Ook staat in de inleiding waarom het onderzoek in dit eindwerkstuk van belang is. Het maken van de kritische editie is belangrijk, omdat er nog geen kritische editie bestaat van Lichtekoij, terwijl hier volgens Hüsken, Ramakers & Schaars (1992) wel vraag naar is. De performance-analyse is van belang, omdat er bij het lezen van deze tekst rekening moet worden gehouden met het feit dat het een tekst is die bedoeld is om te worden uitgesproken en opgevoerd en om zo een beeld te schetsen van hoe de tekst er op het podium uit heeft kunnen zien. Het belang van de rijmanalyse komt voort uit het feit dat woordkunst zeer belangrijk was in rederijkersteksten.

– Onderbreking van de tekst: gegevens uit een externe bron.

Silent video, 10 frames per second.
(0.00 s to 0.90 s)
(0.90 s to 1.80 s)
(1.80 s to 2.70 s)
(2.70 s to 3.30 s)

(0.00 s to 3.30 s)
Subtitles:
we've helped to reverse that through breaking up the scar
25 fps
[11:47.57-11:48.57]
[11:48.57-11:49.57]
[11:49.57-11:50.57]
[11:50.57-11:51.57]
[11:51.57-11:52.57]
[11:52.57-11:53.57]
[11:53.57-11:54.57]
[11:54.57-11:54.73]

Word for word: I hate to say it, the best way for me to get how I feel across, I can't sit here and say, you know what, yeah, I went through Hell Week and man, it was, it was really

De kritische editie bestaat uit de tekst van Lichtekoij uit het archief van Trou Moet Blijcken met aanpassingen die zijn aangegeven in de verantwoording. Deze aanpassingen bestaan onder andere uit interpunctie, hoofdlettergebruik en de opmaak van de tekst. In de kritische editie staan aan de rechterkant van de tekst de woordvertalingen. Ook zijn er soms aantekeningen nodig bij bepaalde uitingen; die staan in een apart hoofdstuk.

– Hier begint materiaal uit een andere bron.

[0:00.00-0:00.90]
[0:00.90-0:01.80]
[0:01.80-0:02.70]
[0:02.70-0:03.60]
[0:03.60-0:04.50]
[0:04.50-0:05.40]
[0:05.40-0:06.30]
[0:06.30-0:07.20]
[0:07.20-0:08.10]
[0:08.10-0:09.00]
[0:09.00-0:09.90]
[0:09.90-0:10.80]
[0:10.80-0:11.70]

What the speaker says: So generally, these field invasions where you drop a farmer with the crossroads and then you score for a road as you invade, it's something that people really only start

Bij de performance-analyse wordt gebruik gemaakt van twee artikelen van Hummelen (1989 en 2001). Na een samenvatting van deze artikelen, wordt ook nog een samenvatting gegeven van de tekst van Lichtekoij. In deze samenvatting is de tekst opgebouwd in scènes. Uit de performance-analyse komt naar voren dat er veel gebruik wordt gemaakt van de middelste opening in het voorgordijn, dat er rekwisieten nodig zijn als een kan, bekers en en sleutels en dat er wellicht een stuk tekst ontbreekt.

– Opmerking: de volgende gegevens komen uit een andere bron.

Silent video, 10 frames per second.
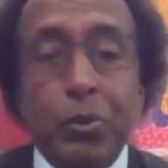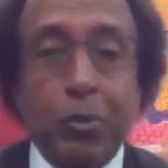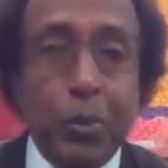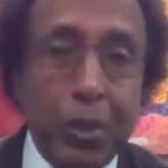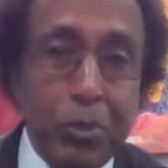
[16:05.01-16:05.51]

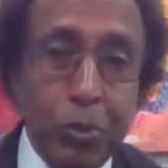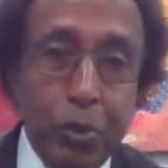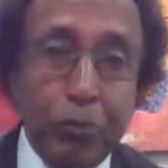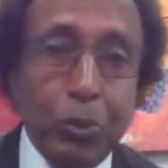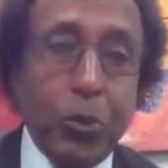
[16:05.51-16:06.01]
with the
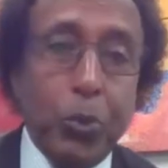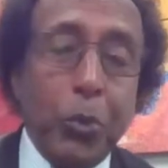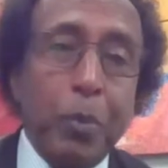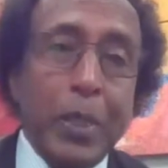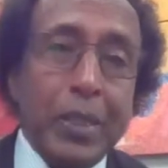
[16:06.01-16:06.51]
SWIFT
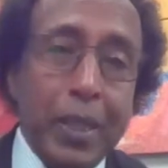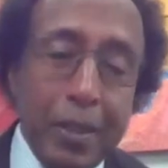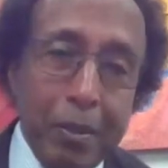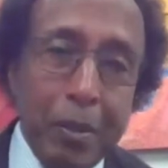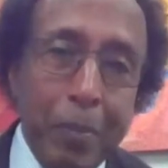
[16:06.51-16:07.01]
group
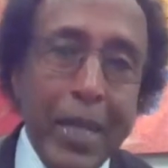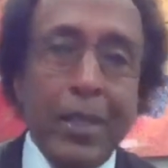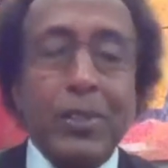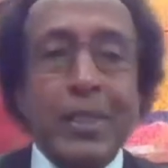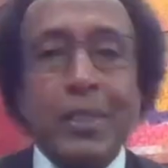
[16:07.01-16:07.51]
and the
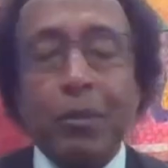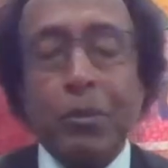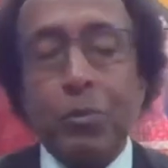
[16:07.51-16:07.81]
banks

Bij het analyseren van het rijm wordt gebruik gemaakt van de definities van de soorten rijm uit Van der Poel, Geirnaert, Joldersma en Oosterman (2004), Coigneau (1994) en Van Boven en Dorleijn (2010). Uit de analyse van het rijm is naar voren gekomen dat door de gehele tekst heen aan een basisschema wordt vastgehouden, dat de tekst vijf rondelen bevat en dat er nog zes andere rijmsoorten in voorkomen. Lichtekoij maakt op deze manier duidelijk hoe belangrijk woordkunst is in rederijkerstoneelstukken.